Dataset entries:
-*-
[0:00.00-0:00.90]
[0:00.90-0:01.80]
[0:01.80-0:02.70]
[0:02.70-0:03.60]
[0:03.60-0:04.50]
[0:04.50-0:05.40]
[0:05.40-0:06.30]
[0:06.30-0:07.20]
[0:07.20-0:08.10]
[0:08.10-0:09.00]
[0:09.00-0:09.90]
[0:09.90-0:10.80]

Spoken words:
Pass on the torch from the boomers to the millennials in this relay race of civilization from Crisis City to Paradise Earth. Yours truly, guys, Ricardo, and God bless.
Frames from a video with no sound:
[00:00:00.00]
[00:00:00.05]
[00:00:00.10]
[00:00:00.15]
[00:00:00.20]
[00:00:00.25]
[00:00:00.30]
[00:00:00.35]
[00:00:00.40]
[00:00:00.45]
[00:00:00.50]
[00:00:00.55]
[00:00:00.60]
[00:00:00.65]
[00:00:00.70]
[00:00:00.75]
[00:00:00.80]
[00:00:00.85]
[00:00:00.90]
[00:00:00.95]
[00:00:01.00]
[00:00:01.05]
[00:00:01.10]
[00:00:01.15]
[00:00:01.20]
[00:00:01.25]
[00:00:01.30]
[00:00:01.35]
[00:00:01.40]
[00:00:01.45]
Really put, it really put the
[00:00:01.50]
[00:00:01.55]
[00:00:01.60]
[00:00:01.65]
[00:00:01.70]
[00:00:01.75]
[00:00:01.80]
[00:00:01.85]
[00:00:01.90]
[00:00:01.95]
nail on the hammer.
-*-
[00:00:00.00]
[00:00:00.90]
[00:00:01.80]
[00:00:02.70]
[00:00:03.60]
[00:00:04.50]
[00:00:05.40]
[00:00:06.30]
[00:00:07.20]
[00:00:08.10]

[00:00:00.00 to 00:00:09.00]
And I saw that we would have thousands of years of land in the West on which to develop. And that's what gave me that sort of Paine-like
-*-
WHAT THE TASK REQUIRES:
Every line above from the line with "[0:02.70-0:03.60]" to the line with "Frames from a", inclusive, must be returned exactly; no other line belongs in the reply.

SOLVED PROBLEM:
[0:02.70-0:03.60]
[0:03.60-0:04.50]
[0:04.50-0:05.40]
[0:05.40-0:06.30]
[0:06.30-0:07.20]
[0:07.20-0:08.10]
[0:08.10-0:09.00]
[0:09.00-0:09.90]
[0:09.90-0:10.80]

Spoken words:
Pass on the torch from the boomers to the millennials in this relay race of civilization from Crisis City to Paradise Earth. Yours truly, guys, Ricardo, and God bless.
Frames from a video with no sound:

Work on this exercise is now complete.